Another friend asked: Simon, would you like to reflect on Matt.25:31-46 in the light of that?
Simon: Sure. But understand these are musings, and not a final, dyed-in-the-wool, unchangeable viewpoint. I don’t really have a mode that works that way.
So what are the options for understanding this story?
1. Let’s try taking it literally. Any traditional ‘justified by grace’ person must be horrified by this story. Works gets you into heaven! You mean all I have to do is feed the hungry, and I’ll have eternal life? How many hungry do I have to feed before I make the grade? How many prison visits is the cutoff before I get in? It quickly degenerates into farce.
2. Let’s take it as an allegory of Christians (sheep) vs. non-Christians (goats). In this case, it’s virtually unintelligible: I know many more non-Christians who do the things on that list than I do Christians. In fact, in my experience, most people who call themselves ‘Christian’ would actually shy away from many of these things.

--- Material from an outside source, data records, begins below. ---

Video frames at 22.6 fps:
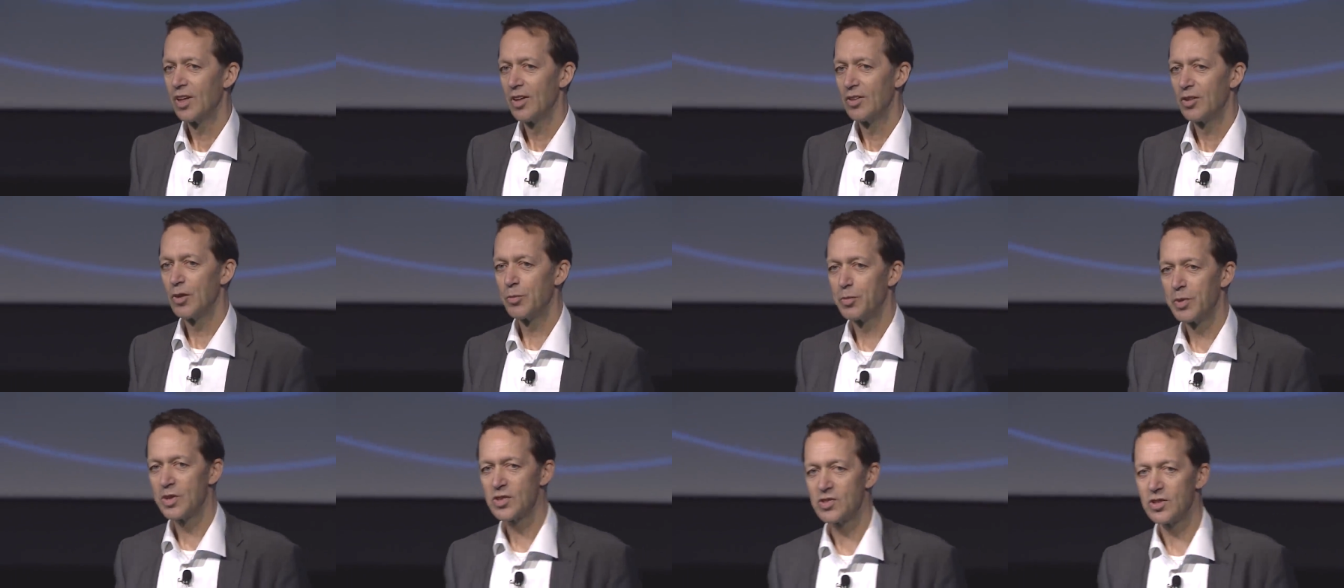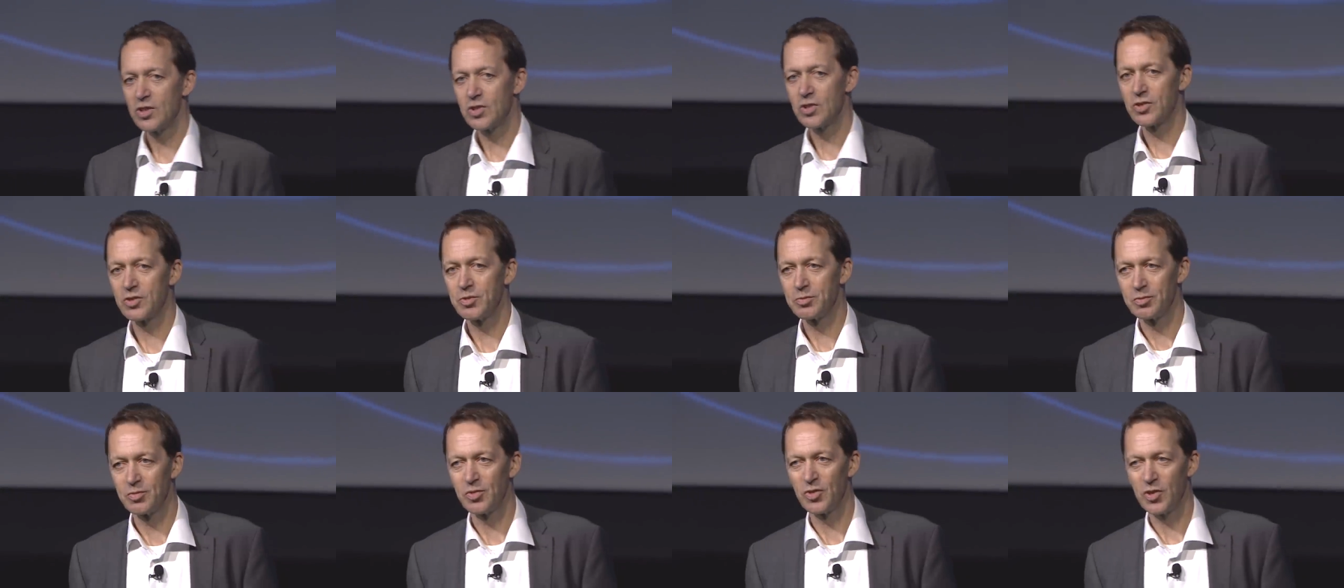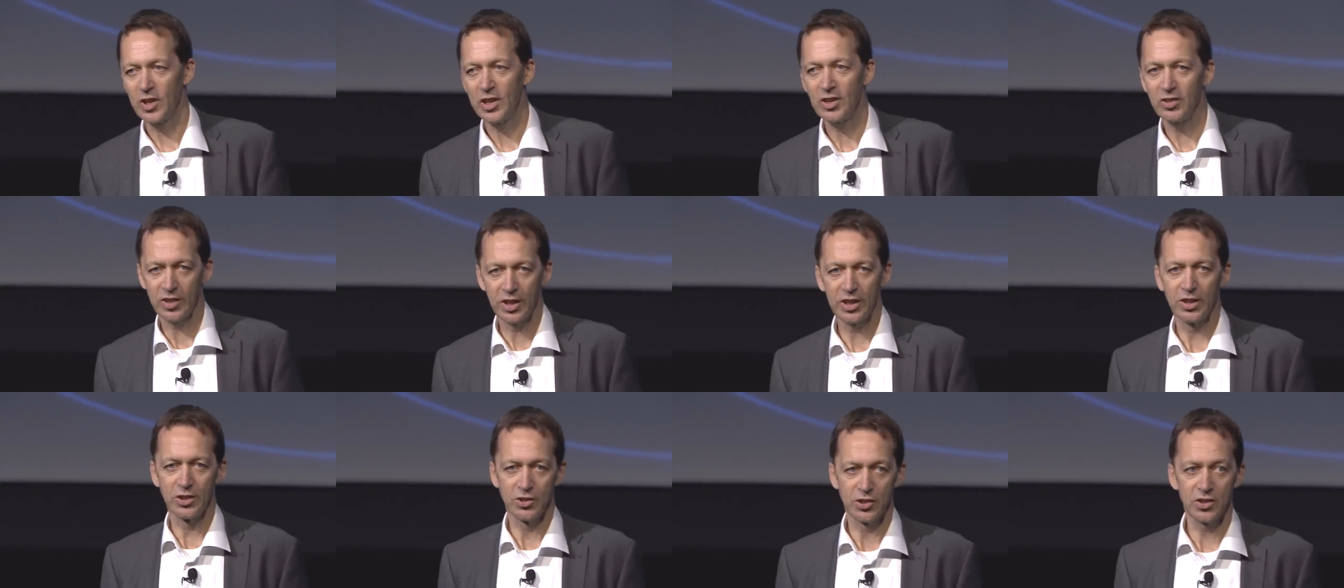the business thinks
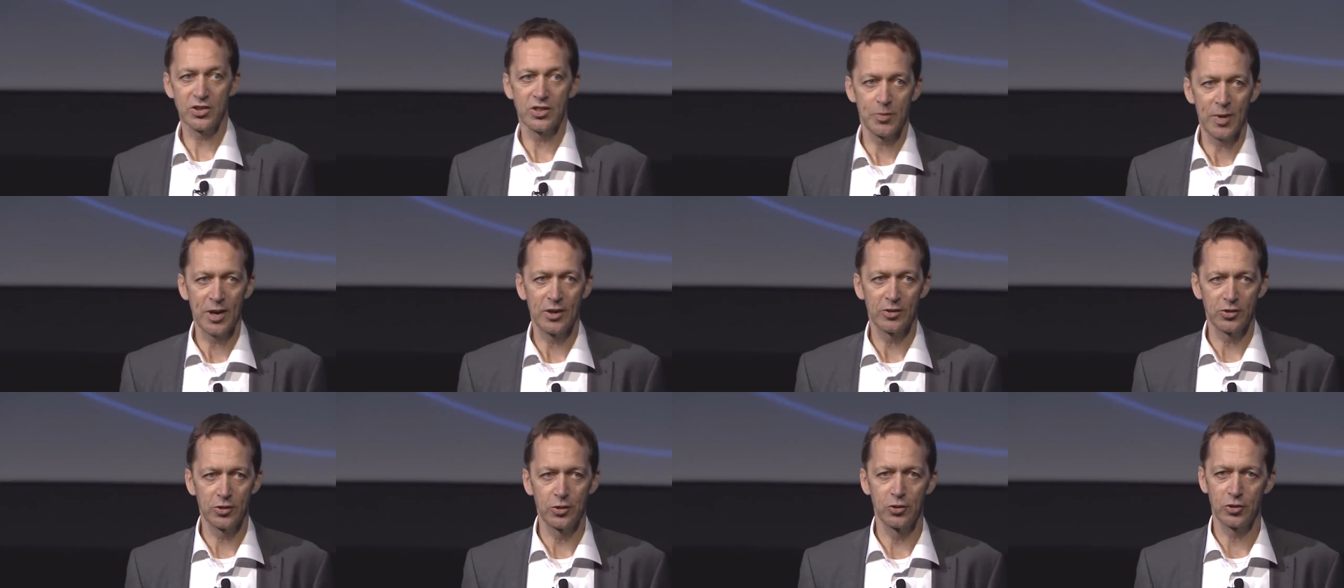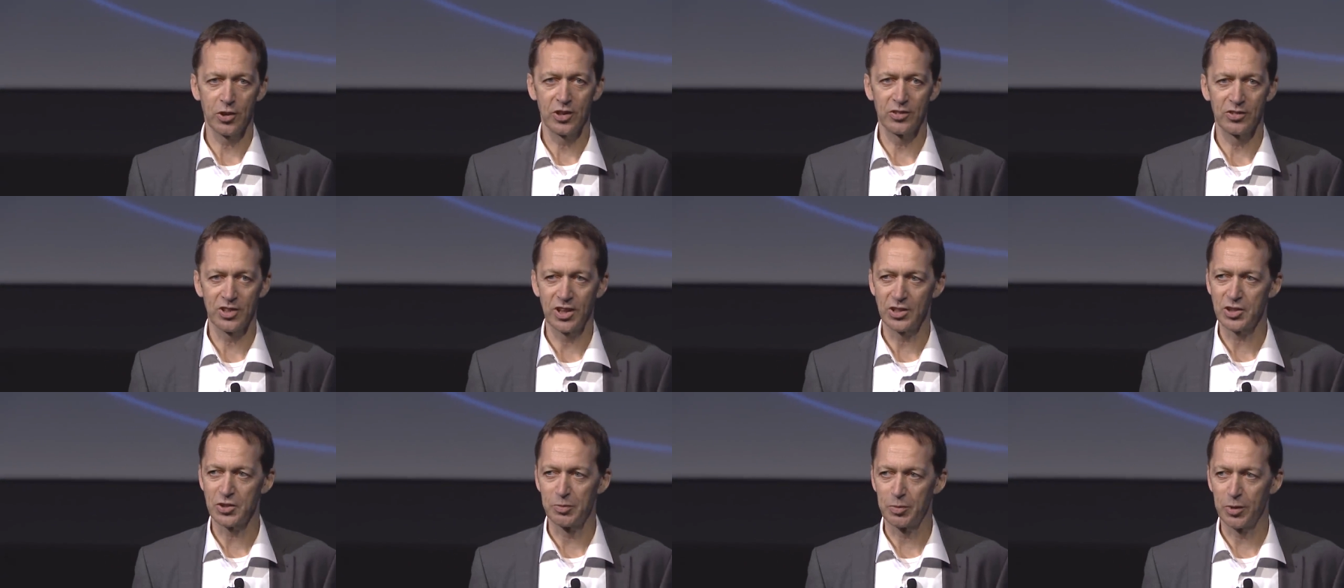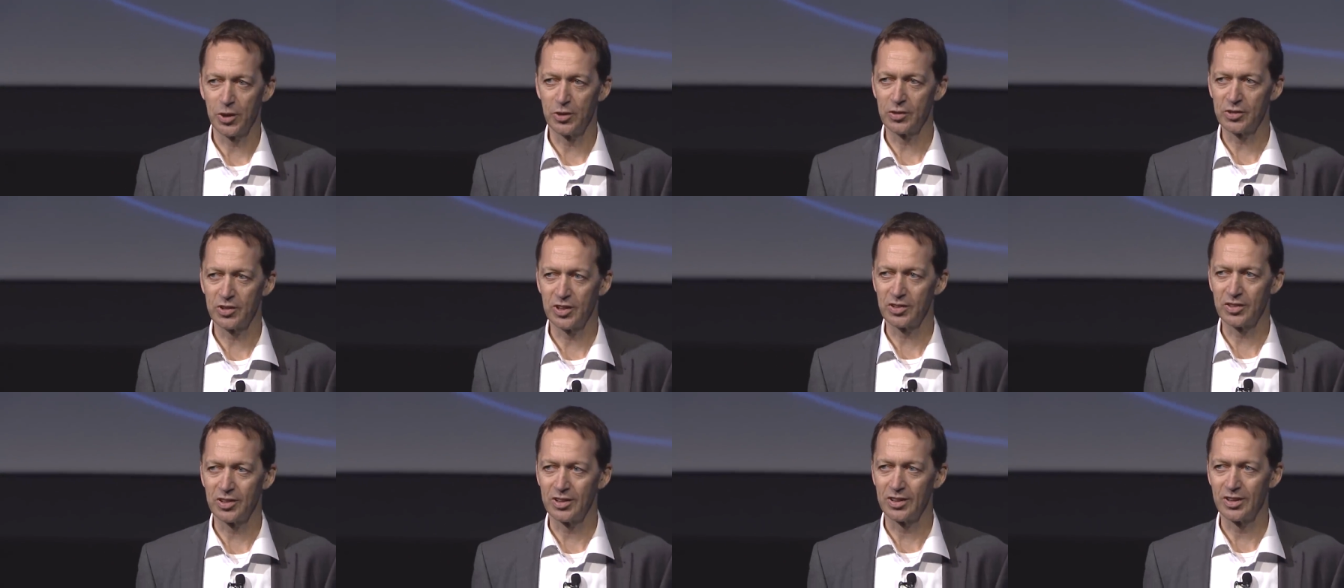I can just about do transaction
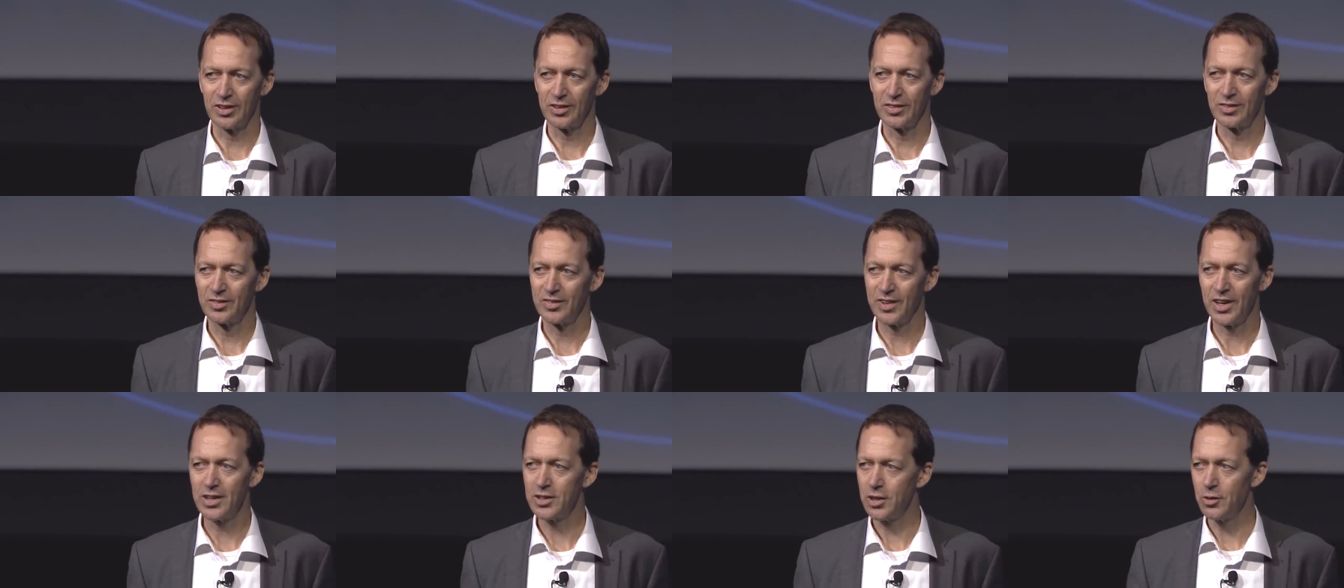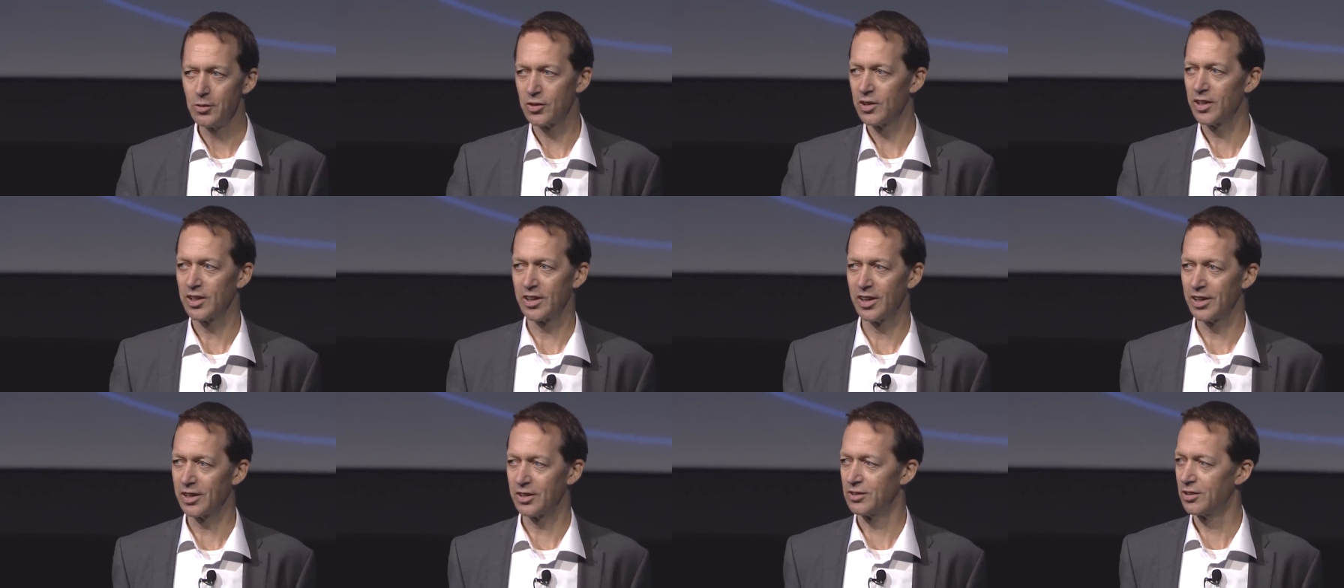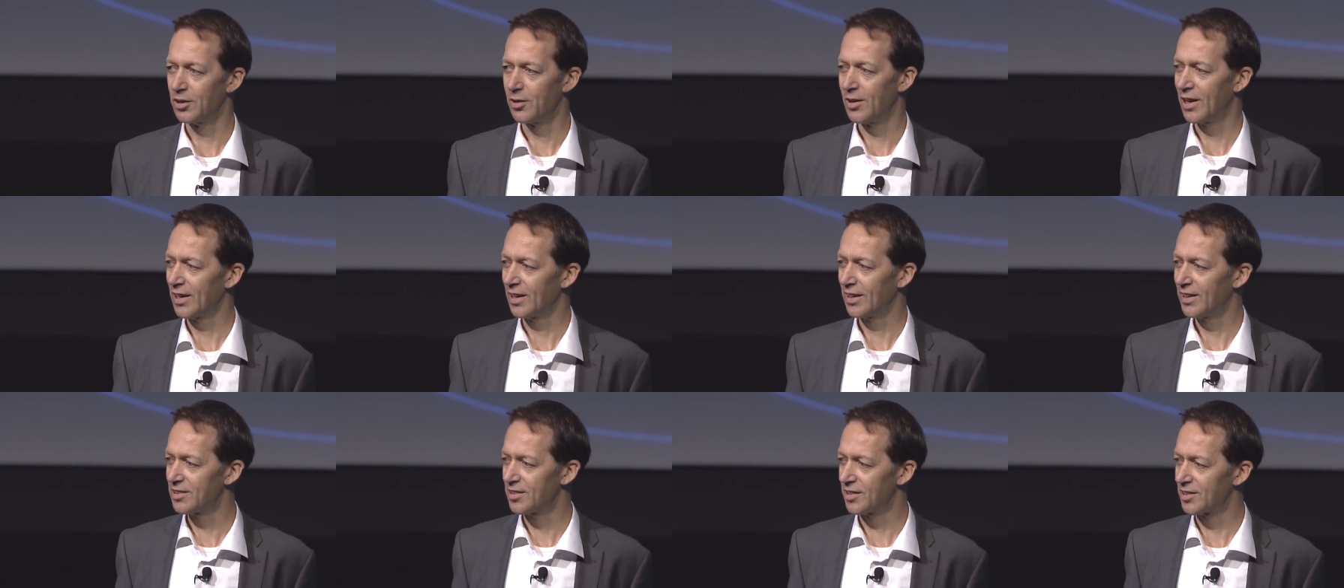processing. They don't think I can do
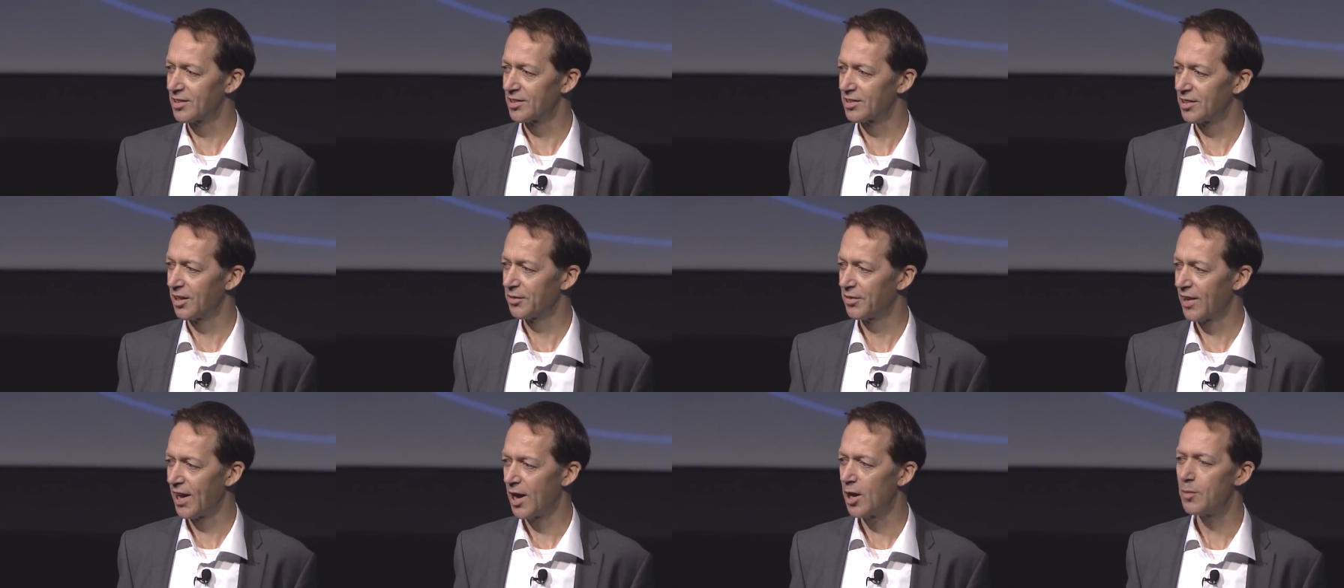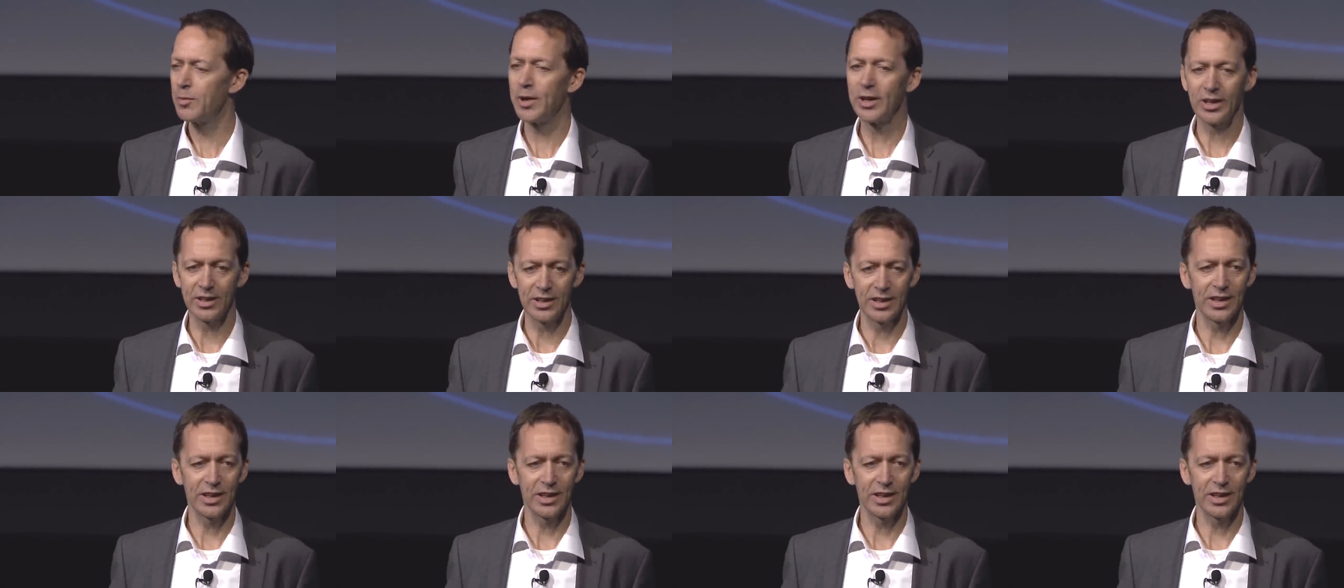analytics stuff. How am I going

So maybe it’s saying that those who do these things are the true Christians? Again, this is justification by works, and there are a whole lot of atheists who are actually Christians (which I’m not claiming as impossible by the way, but most people who call themselves Christian would be horrified at the prospect).
3. Let’s try spiritualising it. Jesus is not talking about real hunger or real imprisonment here: he’s talking about spiritual hunger and spiritual imprisonment. Well, number one Jesus would have had no concept of such a separation. Number two, why doesn’t he say spiritually hungry instead of just hungry?
4. (Here’s where I lean) Let’s take it as a story about the way the world works. This is descriptive of what happens, not as an eternal reality but a natural consequence of our actions. The point is: here is what makes for life (sheep side): here is what makes for death (goat side). Embrace life. But know that every person (you, me and Hitler) falls on both sides of the great divide to some extent.
I think Jesus is doing a couple of things here: one, he’s turning the whole traditional sense of righteousness on its head. He uses their own understanding of the way the world works (the typical winners and losers) to flip their values upside down, in a similar way to the beatitudes and the rich young ruler. Being with the poor and the imprisoned or the naked are what makes for true life.
Again, I think Girard’s scapegoating mechanism is instructive here. It’s too easy to use this story as a tool for self-righteousness. For example, how many people on this list honestly place themselves on the goat side, despite rarely if ever doing any of the things on that list, or racking your brains to think of times you’ve fed the hungry, etc to justify yourself? And as I already said, how many times would you have to actually have to do those things to get on the sheep side? Or is feeding the hungry and visiting the imprisoned just a “state of mind”?
This story is used (or abused) in liberal circles much more to look down their noses at those who don’t do “social justice”. And this is deeply unhelpful, because again it’s projecting the evil in oneself onto the other; thus making them a scapegoat and making yourself self righteous.
And while we’re on the existence of evil as a dividing line – if we claim that Jesus already has the victory, that he’s already won, then surely we must claim that evil has been swallowed up in that victory. There is nothing that evil can do to us. Even ultimate evil – Jesus’ murder – was redeemed. Dare we claim it as impossible for the evil we are victims of, let alone the evil we perpetrate? If God can redeem my own evil, God can redeem all evil. Thus, even evil is no longer a dividing line because of God.
This strikes me as incredibly good news. Evil is dead! Jesus Christ is victorious! (Lord help me to live into that…)
I’m not sure I’ve articulated it terribly well, but there it is, for what it’s worth.